*** Opening of Provided data ***

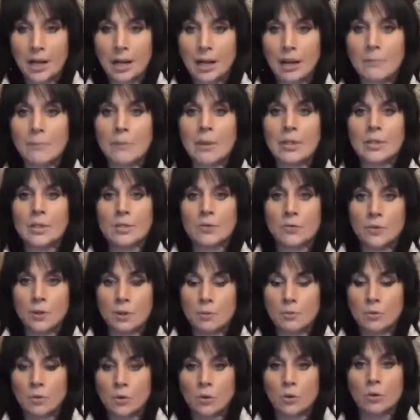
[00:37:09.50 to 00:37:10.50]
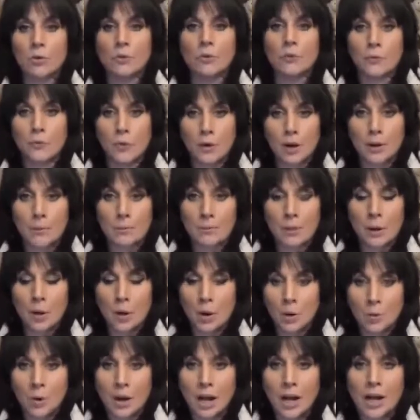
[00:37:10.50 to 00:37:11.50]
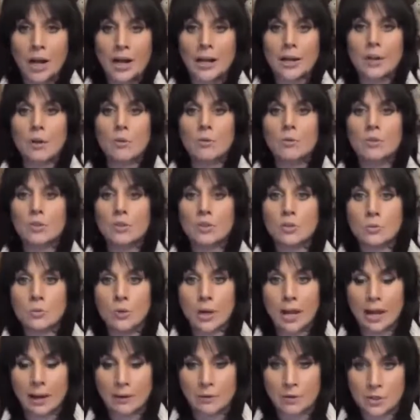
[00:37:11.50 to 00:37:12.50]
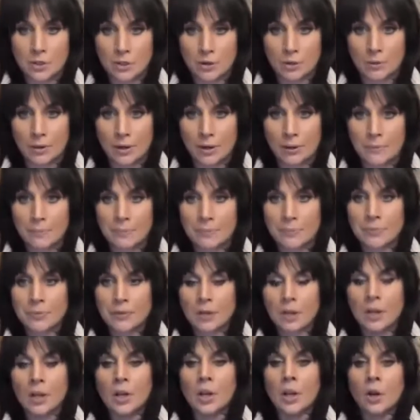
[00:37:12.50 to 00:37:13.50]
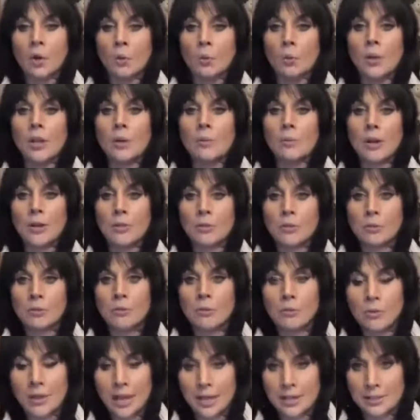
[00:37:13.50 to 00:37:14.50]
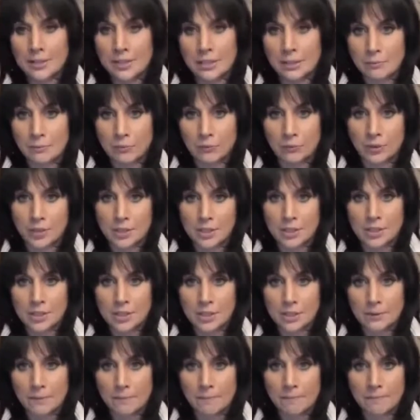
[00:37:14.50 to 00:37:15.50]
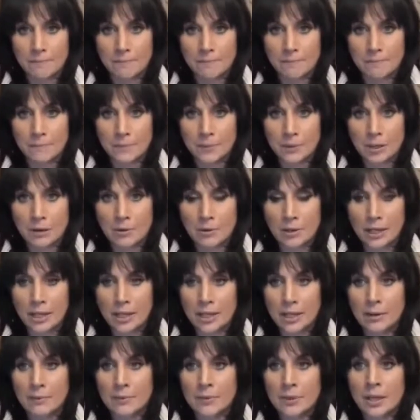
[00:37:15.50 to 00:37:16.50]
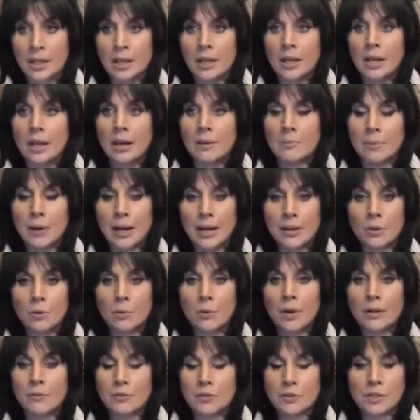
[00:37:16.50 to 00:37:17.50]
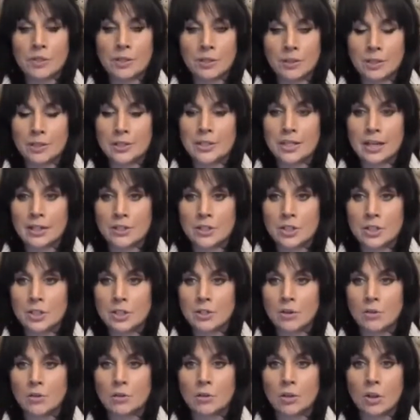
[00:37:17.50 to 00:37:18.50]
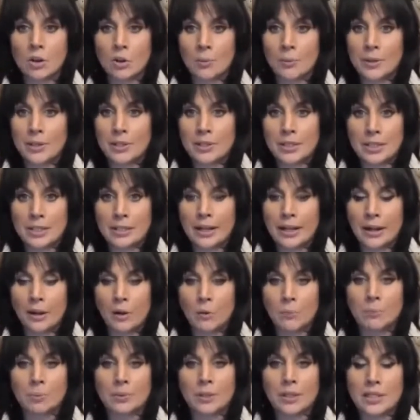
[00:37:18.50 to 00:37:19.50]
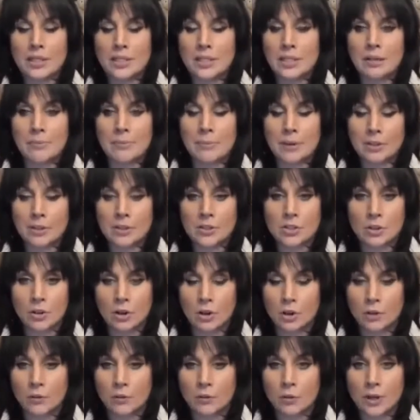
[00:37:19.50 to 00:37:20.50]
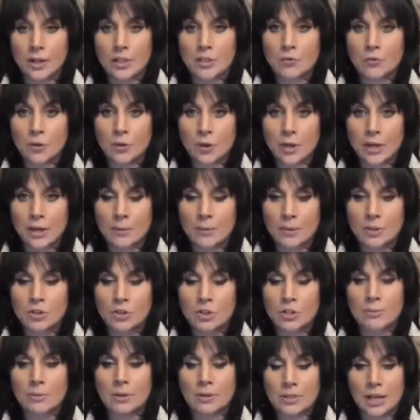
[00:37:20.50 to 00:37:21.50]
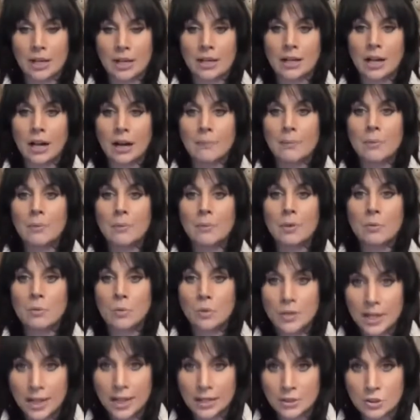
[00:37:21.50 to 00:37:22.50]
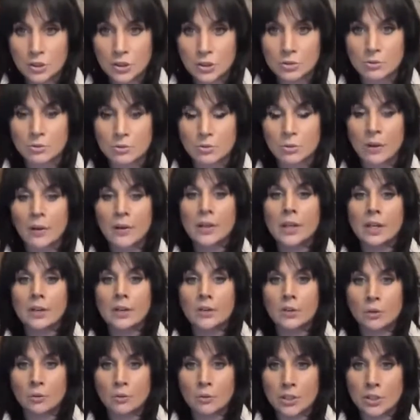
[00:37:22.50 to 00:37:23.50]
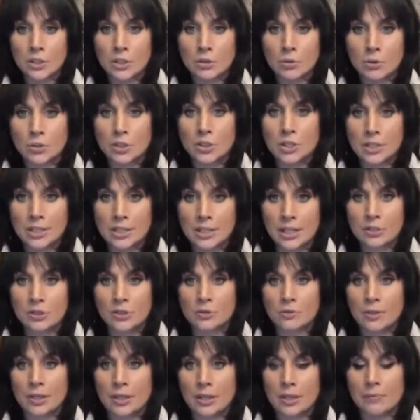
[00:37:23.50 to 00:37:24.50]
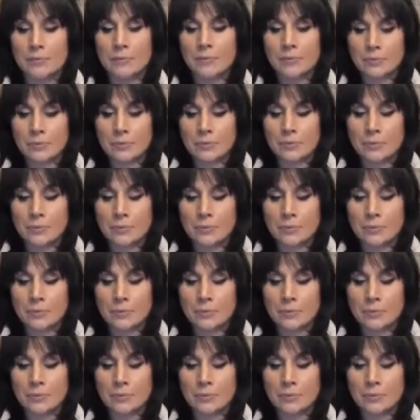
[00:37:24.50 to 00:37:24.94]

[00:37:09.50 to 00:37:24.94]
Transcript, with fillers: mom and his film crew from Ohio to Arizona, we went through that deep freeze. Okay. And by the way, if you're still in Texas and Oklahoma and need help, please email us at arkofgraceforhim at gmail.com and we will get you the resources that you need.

*** Close of Provided data ***
*** Opening of Provided data ***

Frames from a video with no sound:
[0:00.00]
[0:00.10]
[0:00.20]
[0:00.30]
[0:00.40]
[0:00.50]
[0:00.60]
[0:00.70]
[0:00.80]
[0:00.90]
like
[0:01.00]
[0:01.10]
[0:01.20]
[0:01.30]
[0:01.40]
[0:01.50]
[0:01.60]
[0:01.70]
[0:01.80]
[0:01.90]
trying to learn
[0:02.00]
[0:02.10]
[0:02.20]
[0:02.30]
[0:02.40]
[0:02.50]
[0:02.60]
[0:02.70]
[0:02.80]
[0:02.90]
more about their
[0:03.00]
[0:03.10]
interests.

*** Close of Provided data ***

Problem: Using the material above, reproduce only the lines that run from the line with "[00:37:12.50 to 00:37:13.50]" up to and including the line with "[00:37:09.50 to 00:37:24.94]", exactly, with the pictures dropped.

Task answer:
[00:37:12.50 to 00:37:13.50]
[00:37:13.50 to 00:37:14.50]
[00:37:14.50 to 00:37:15.50]
[00:37:15.50 to 00:37:16.50]
[00:37:16.50 to 00:37:17.50]
[00:37:17.50 to 00:37:18.50]
[00:37:18.50 to 00:37:19.50]
[00:37:19.50 to 00:37:20.50]
[00:37:20.50 to 00:37:21.50]
[00:37:21.50 to 00:37:22.50]
[00:37:22.50 to 00:37:23.50]
[00:37:23.50 to 00:37:24.50]
[00:37:24.50 to 00:37:24.94]

[00:37:09.50 to 00:37:24.94]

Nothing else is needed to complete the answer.